Ecco i cinque stati "ballerini" che sceglieranno il presidente

Florida, Pennsylvania, Ohio, Colorado e Wisconsin Un totale di 86 delegati decisivi e tutti da assegnare

Ecco i cinque stati "ballerini" che sceglieranno il presidente

New York - Ancora una volta per raggiungere il numero magico dei 270 grandi elettori, che consegnerà a uno dei candidati le chiavi della Casa Bianca, è fondamentale il verdetto delle urne nei cosiddetti «swing states», gli stati indecisi, che per un motivo o per un altro risulteranno anche questa volta determinanti nella battaglia infuocata tra Hillary Clinton e Donald Trump. I più importanti sono Florida, Pennsylvania, Ohio, Wisconsin e Colorado: cinque stati, cinque realtà con anime politiche ed economiche molto diverse, che il prossimo martedì saranno decisivi nel designare il 45esimo presidente degli Stati Uniti. Secondo la media dei sondaggi di RealClearPolitics, sul fronte dei grandi elettori (in totale 538) la candidata democratica ne avrebbe ora 263, mentre il rivale repubblicano è fermo a quota 164. In gioco ci sono quindi 111 grandi elettori, tutti nei cosiddetti battleground states.

Florida. Il Sunshine State, con i suoi 29 grandi elettori, è lo «swing state» per eccellenza, molto spesso ago della bilancia per la conquista della vittoria finale. Caso storico è quello del 2000, quando l'ex vicepresidente e candidato democratico Al Gore perse la Casa Bianca proprio in Florida per soli 537 voti contro George W. Bush. Il New York Times a meno di una settimana dal voto dà qui in vantaggio il tycoon per quattro punti sulla rivale (46 per cento contro 42).

Ohio. È uno stato tendenzialmente democratico dove negli ultimi anni gli elettori hanno scelto un governatore repubblicano, dimostrando l'intima tendenza ad andare verso destra per quanto riguarda la politica sul territorio. In queste elezioni la retorica di Trump ha trovato terreno fertile soprattutto tra le tute blu dell'industria pesante, colpita da una crisi che viene imputata alle politiche favorevoli ai grandi trattati commerciali sostenuti dall'amministrazione Obama. In palio in Ohio ci sono 18 voti, e numerosi sondaggi danno i due candidati testa a testa: secondo la media delle rilevazioni di RealClearPolitics Trump è in vantaggio sulla Clinton con il 2,5 per cento (46,8 contro 44,3). Nelle ultime dieci presidenziali democratici e repubblicani hanno vinto cinque volte ciascuna, e chi ha conquistato l'Ohio è diventato Commander in Chief.

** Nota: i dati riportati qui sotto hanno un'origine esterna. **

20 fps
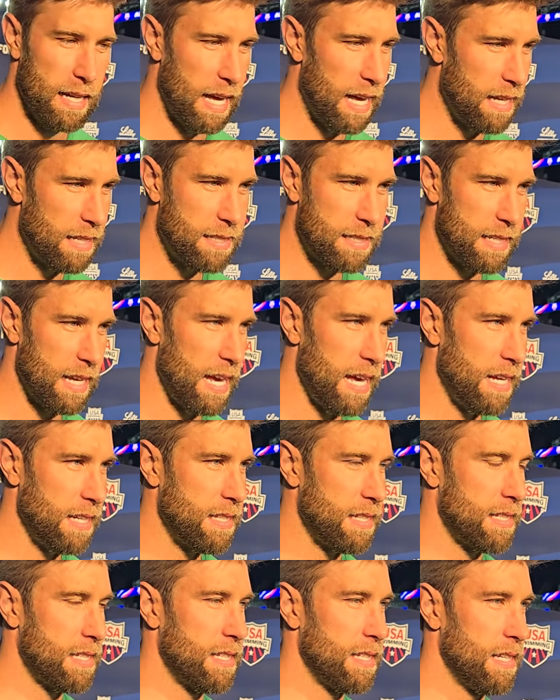It's
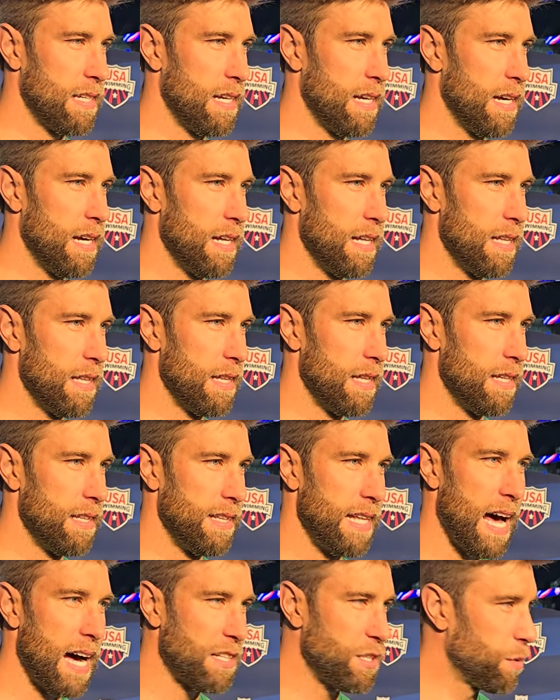it's
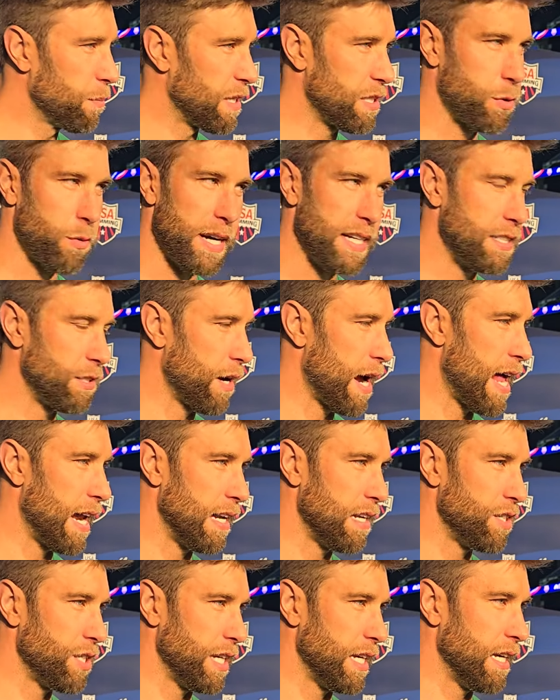not too much race
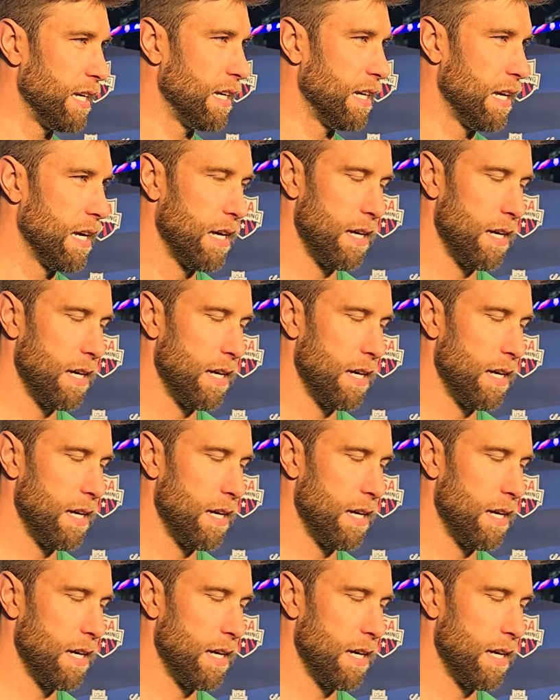strategy.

Wisconsin. Anche in questo caso si tratta di uno stato tendenzialmente democratico (che mette in palio 10 grandi elettori), ma con un governatore repubblicano. Dal 1976 è sempre stato conquistato dall'Asinello fatta eccezione per Ronald Regan, che lo vinse due volte. La media dei sondaggi di Politico dà in vantaggio la Clinton con il 5 per cento ma non sono escluse sorprese.

Pennsylvania. Stato della «Rust Belt», l'industria pesante Usa piegata dalla delocalizzazione di imprese e produzione, dove convivono due anime in profondo contrasto. La Pennsylvania, che assicura 20 grandi elettori, è infatti divisa tra le grandi città, come Pittsburgh e Philadelphia, che votano democratico. Ma nelle ampie zone decentrate, le più indebolite dalla decadenza del manifatturiero, tute blu, classe media e persino alcuni ricchi ripongono in Trump le speranze di rinascita. Hillary secondo la media dei sondaggi di RealClearPolitics è a +6 per cento in una gara a quattro, e nelle ultime sei elezioni si sono affermati i candidati dem, ma la maggioranza silenziosa del tycoon potrebbe portarla al crossover, ossia a passare dall'altra parte.

Colorado. Mette in palio 9 voti: qui Barack Obama ha vinto nel 2008 e nel 2012, ma nelle tre precedenti elezioni a conquistarlo sono stati i candidati del Grand Old Party (incluso quando nel 1996 Bob Dole sconfisse Bill Clinton).

Anche il Colorado è spaccato: nelle città più ricche i Paperoni scelgono l'ex first lady, ma la classe media - quella penalizzata dalla chiusura delle attività minerarie e dalle piccole imprese delocalizzate - è delusa dalle politiche di Obama e vede in Trump il candidato capace di dar voce alle esigenze dei lavoratori. I numeri lo confermano: l'ex segretario di stato secondo la media di RealClearPolitics è avanti di 4 punti percentuali (44 contro 40), ma il suo vantaggio si è molto ridotto rispetto a qualche settimana fa.